=== Entries shown ===

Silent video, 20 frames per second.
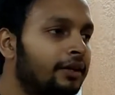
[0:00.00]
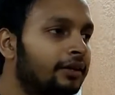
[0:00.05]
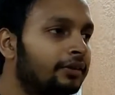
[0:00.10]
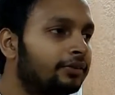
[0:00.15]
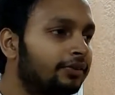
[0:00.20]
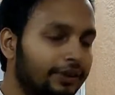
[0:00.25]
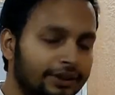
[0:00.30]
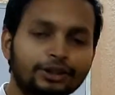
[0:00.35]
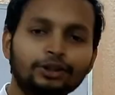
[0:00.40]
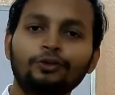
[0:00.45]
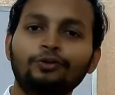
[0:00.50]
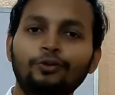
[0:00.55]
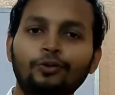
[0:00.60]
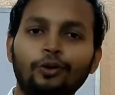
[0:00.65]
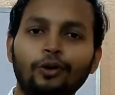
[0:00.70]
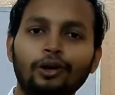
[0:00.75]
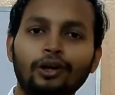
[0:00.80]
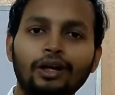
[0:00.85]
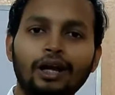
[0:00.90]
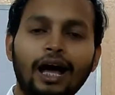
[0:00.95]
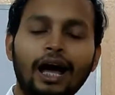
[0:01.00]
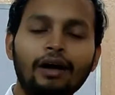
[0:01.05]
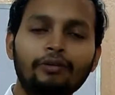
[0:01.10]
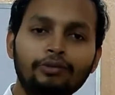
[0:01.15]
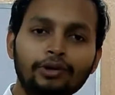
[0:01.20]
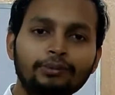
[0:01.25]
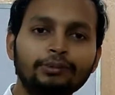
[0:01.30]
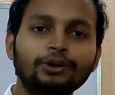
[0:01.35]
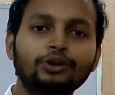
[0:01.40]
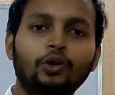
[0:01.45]
First of all, I
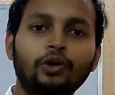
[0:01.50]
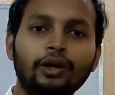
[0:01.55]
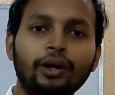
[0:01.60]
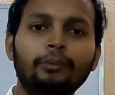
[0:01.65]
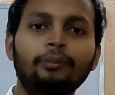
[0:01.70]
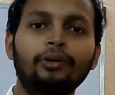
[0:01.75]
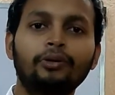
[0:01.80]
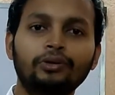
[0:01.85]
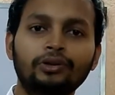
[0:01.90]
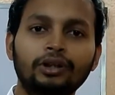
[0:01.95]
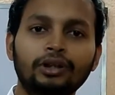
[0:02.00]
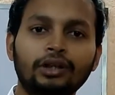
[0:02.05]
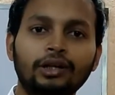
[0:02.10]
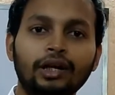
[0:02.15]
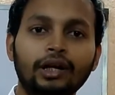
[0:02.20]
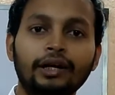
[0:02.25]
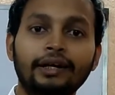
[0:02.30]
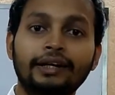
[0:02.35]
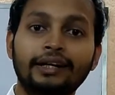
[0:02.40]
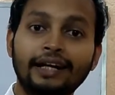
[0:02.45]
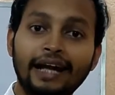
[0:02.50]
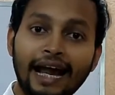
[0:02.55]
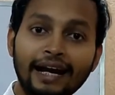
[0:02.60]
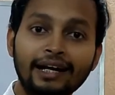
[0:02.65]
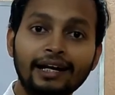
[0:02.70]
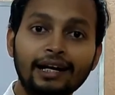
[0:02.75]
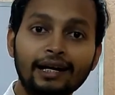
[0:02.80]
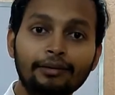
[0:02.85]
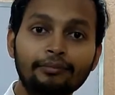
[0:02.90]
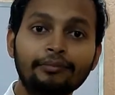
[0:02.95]
will be talking about the
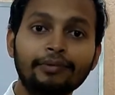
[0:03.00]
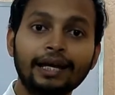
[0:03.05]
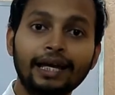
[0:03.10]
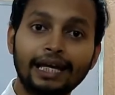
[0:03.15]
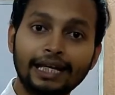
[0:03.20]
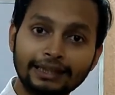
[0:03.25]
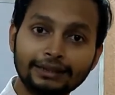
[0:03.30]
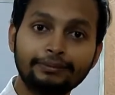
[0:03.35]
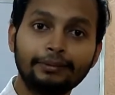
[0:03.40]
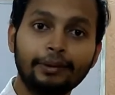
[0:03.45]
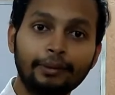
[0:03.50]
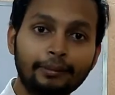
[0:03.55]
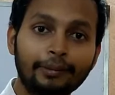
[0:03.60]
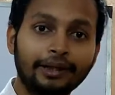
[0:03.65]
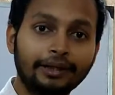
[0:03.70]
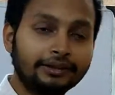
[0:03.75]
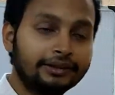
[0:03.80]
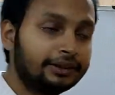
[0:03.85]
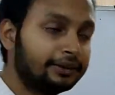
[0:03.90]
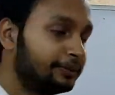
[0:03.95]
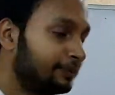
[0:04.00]
random experiment.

===

Copy the data exactly. Pictures do not belong in the copy.

Silent video, 20 frames per second.
[0:00.00]
[0:00.05]
[0:00.10]
[0:00.15]
[0:00.20]
[0:00.25]
[0:00.30]
[0:00.35]
[0:00.40]
[0:00.45]
[0:00.50]
[0:00.55]
[0:00.60]
[0:00.65]
[0:00.70]
[0:00.75]
[0:00.80]
[0:00.85]
[0:00.90]
[0:00.95]
[0:01.00]
[0:01.05]
[0:01.10]
[0:01.15]
[0:01.20]
[0:01.25]
[0:01.30]
[0:01.35]
[0:01.40]
[0:01.45]
First of all, I
[0:01.50]
[0:01.55]
[0:01.60]
[0:01.65]
[0:01.70]
[0:01.75]
[0:01.80]
[0:01.85]
[0:01.90]
[0:01.95]
[0:02.00]
[0:02.05]
[0:02.10]
[0:02.15]
[0:02.20]
[0:02.25]
[0:02.30]
[0:02.35]
[0:02.40]
[0:02.45]
[0:02.50]
[0:02.55]
[0:02.60]
[0:02.65]
[0:02.70]
[0:02.75]
[0:02.80]
[0:02.85]
[0:02.90]
[0:02.95]
will be talking about the
[0:03.00]
[0:03.05]
[0:03.10]
[0:03.15]
[0:03.20]
[0:03.25]
[0:03.30]
[0:03.35]
[0:03.40]
[0:03.45]
[0:03.50]
[0:03.55]
[0:03.60]
[0:03.65]
[0:03.70]
[0:03.75]
[0:03.80]
[0:03.85]
[0:03.90]
[0:03.95]
[0:04.00]
random experiment.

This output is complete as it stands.